The discovery of up to 100 billion barrels of oil near Gatwick airport could produce 10 to 30 per cent of the UK’s oil demand by 2030, according to exploration firm UK Oil & Gas Investments (UKOG).
Exploration near the Horse Hill area of West Sussex has revealed that the area could hold up to 158 million barrels of oil per square mile.
“We think we’ve found a very significant discovery here, probably the largest [onshore in the UK] in the last 30 years, and we think it has national significance,” Stephen Sanderson, UKOG’s chief executive, told the BBC.
Sanderson said the discovery would “comprehensively change the understanding of the area’s potential oil resources”. He added: “Based on what we’ve found here, we’re looking at between 50 and 100 billion barrels of oil in place in the ground.
The U.K. has identified three potential reservoirs of onshore oil and gas as it seeks to get in on the shale oil boom that has made the U.S. the world’s top energy producer. While U.S. developers have relied on hydraulic fracturing, or fracking, to break up the shale and release energy deposits, UK Oil & Gas says the Weald Basin is “naturally fractured” and so can be tapped using conventional drilling techniques.
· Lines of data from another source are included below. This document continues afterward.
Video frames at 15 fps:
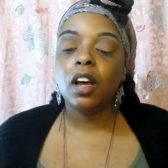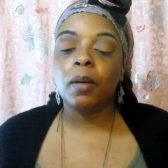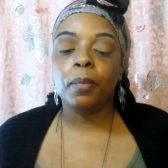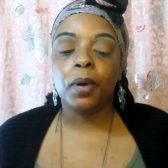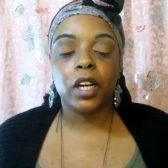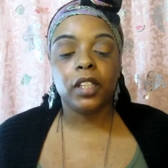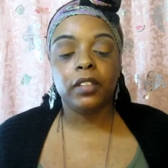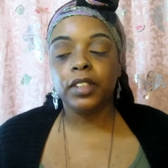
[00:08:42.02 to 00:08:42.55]
a
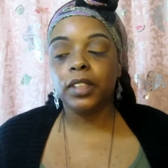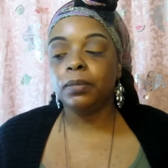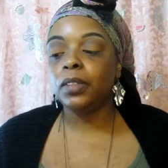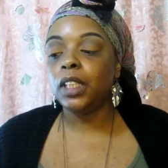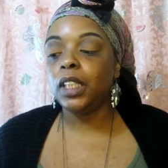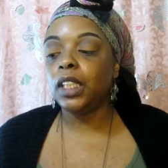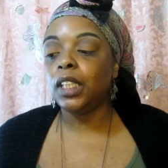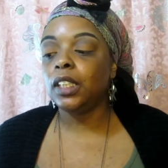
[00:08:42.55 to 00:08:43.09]
part of
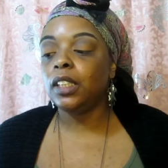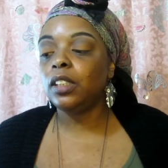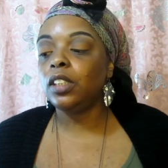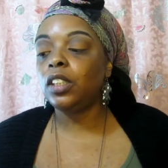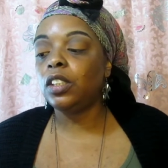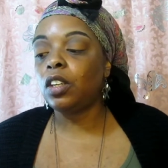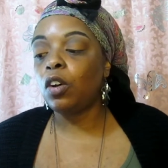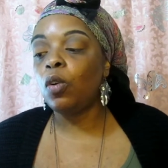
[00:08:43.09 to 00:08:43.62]
something
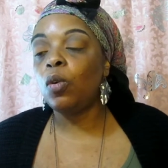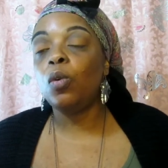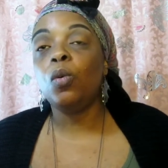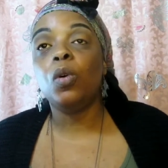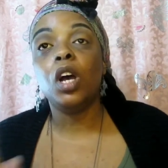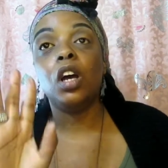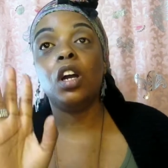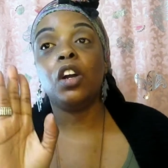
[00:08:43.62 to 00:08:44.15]

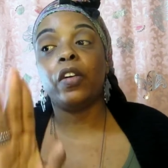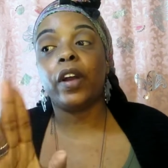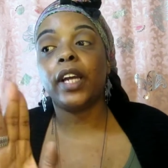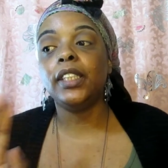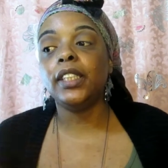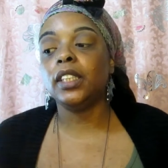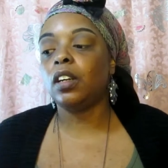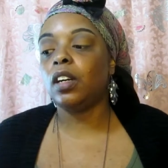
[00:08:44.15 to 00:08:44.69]
so
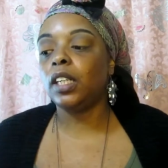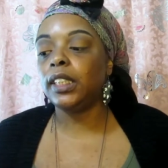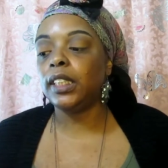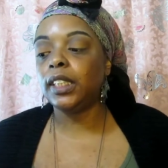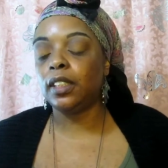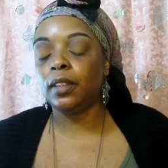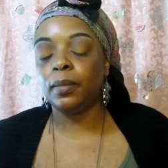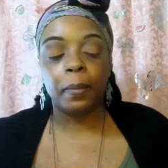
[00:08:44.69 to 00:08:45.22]
grand and
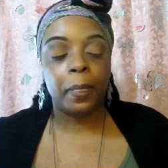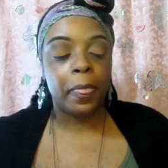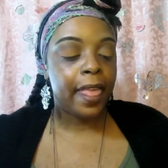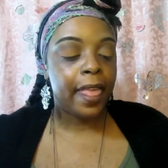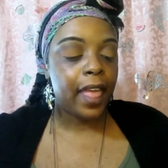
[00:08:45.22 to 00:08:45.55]
awesome.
Developers have been able to recover from 3 percent to 15 percent of the oil present in areas that are geologically similar to the Weald Basin, Sanderson said. Another complication may be opposition to large-scale drilling in a basin that stretches across 4,180 square miles (10,825 square kilometers) of southern England.
“Some of the most prospective plays are in environmentally sensitive areas, in National Parks, Areas of Outstanding Natural Beauty or under towns and villages,” the British Geological Study said in its report. “Shale oil exploration and potential development should progress cautiously to ensure the activity is safe and the environment is properly protected.”